■ WHAT THE TASK ASKS ■
Word for word, repeat the data; no picture should appear in the result.

■ THE RECORDS ■
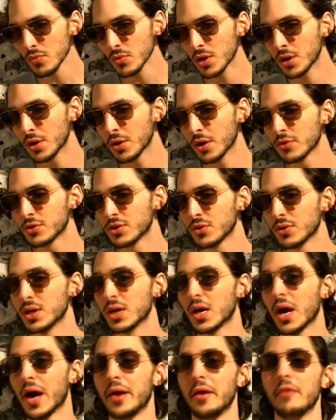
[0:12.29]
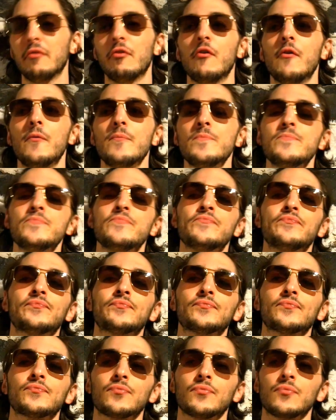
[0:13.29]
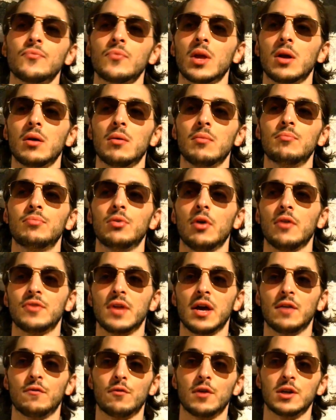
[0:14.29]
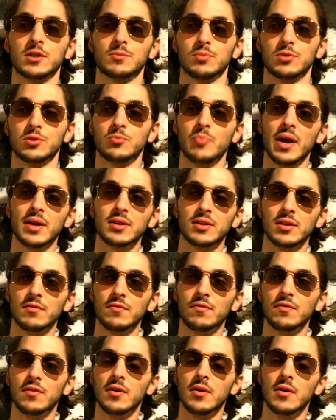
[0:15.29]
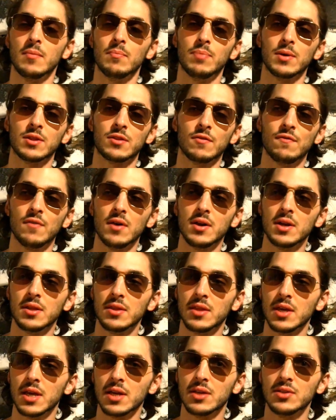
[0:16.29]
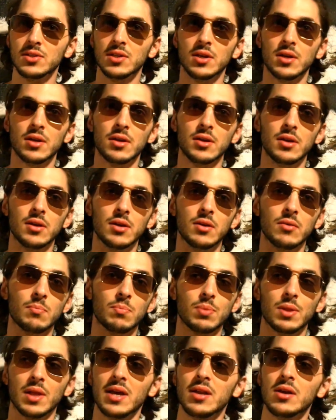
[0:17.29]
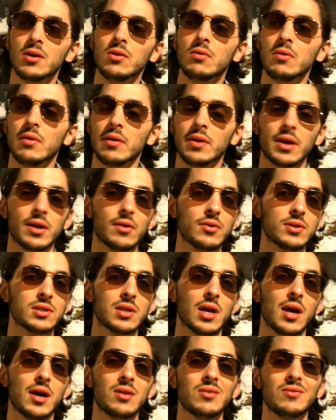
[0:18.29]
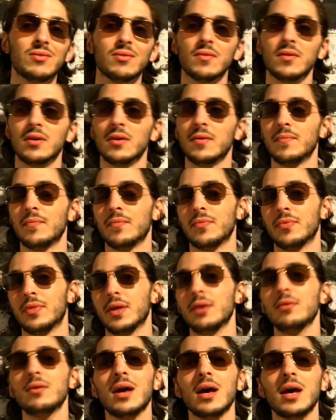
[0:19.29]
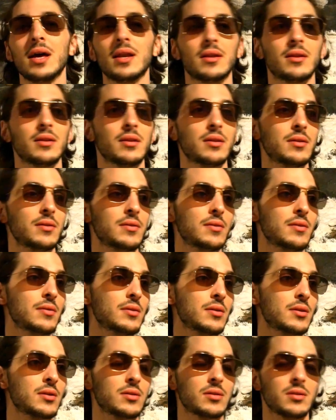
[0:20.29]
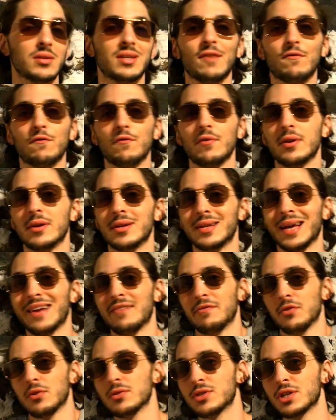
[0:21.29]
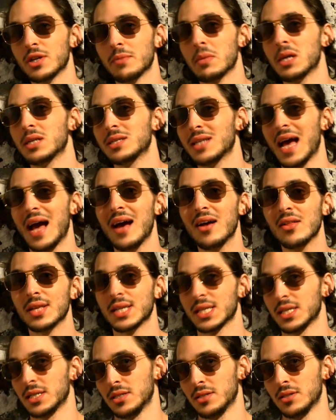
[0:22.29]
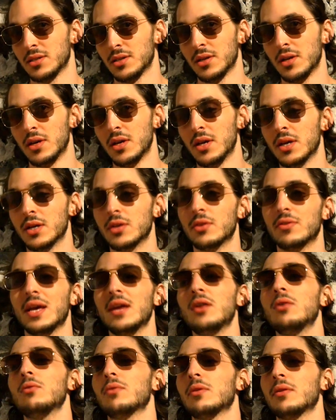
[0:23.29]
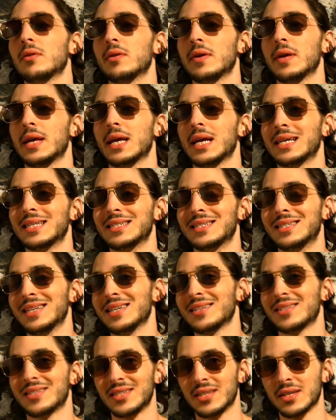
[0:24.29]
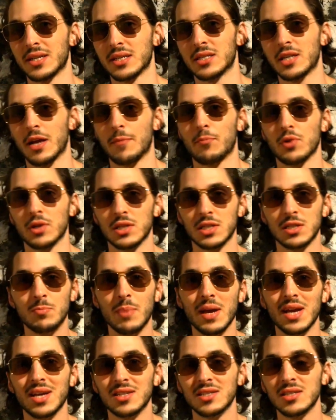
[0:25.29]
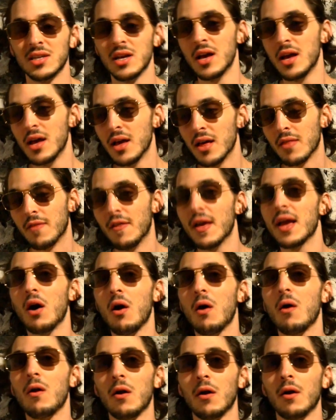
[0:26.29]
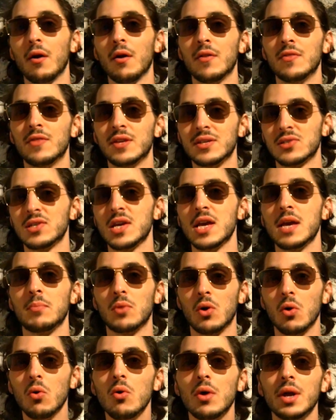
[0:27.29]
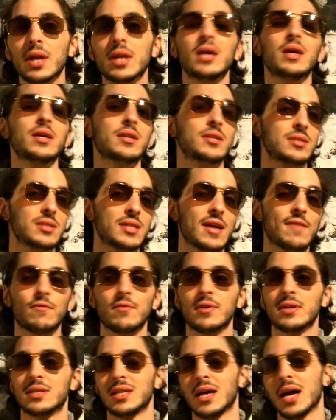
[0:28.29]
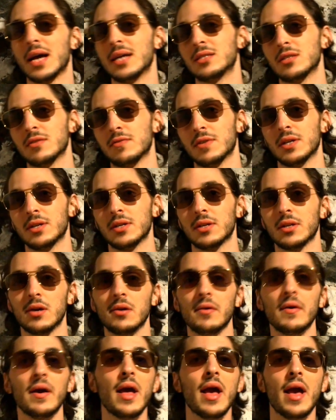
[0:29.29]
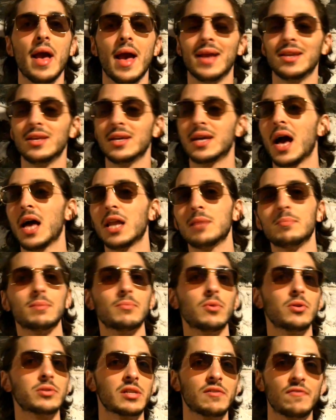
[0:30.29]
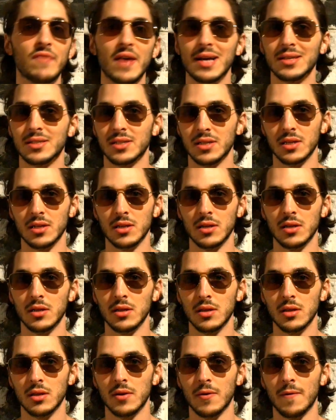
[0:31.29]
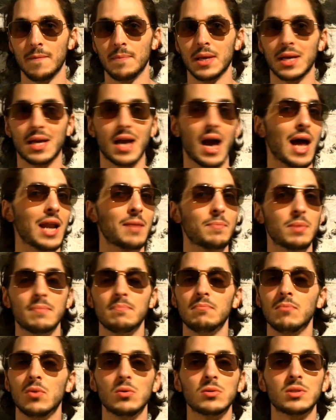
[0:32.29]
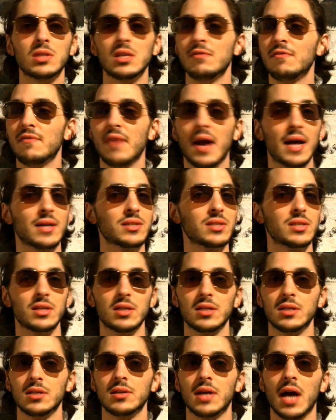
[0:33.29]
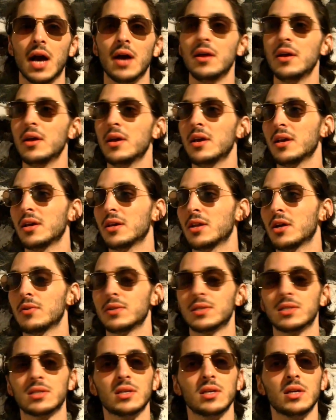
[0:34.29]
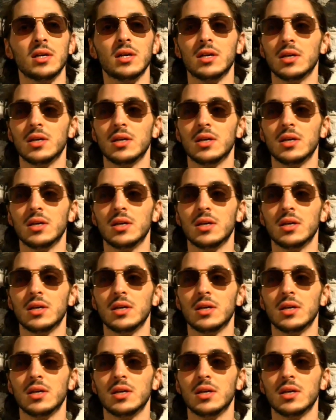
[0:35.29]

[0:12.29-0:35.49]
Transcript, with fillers: you know, so he kind of brought that fresh perspective. But the funny thing is, you know, Plato and Aristotle, they're not different diverging mentalities. You know, they don't exist in a separate space. They are the same coin, different sides of it, you know and you got to be multifaceted you got to be multifaceted you got you know it's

■ RESULT FOR THIS TASK ■
[0:12.29]
[0:13.29]
[0:14.29]
[0:15.29]
[0:16.29]
[0:17.29]
[0:18.29]
[0:19.29]
[0:20.29]
[0:21.29]
[0:22.29]
[0:23.29]
[0:24.29]
[0:25.29]
[0:26.29]
[0:27.29]
[0:28.29]
[0:29.29]
[0:30.29]
[0:31.29]
[0:32.29]
[0:33.29]
[0:34.29]
[0:35.29]

[0:12.29-0:35.49]
Transcript, with fillers: you know, so he kind of brought that fresh perspective. But the funny thing is, you know, Plato and Aristotle, they're not different diverging mentalities. You know, they don't exist in a separate space. They are the same coin, different sides of it, you know and you got to be multifaceted you got to be multifaceted you got you know it's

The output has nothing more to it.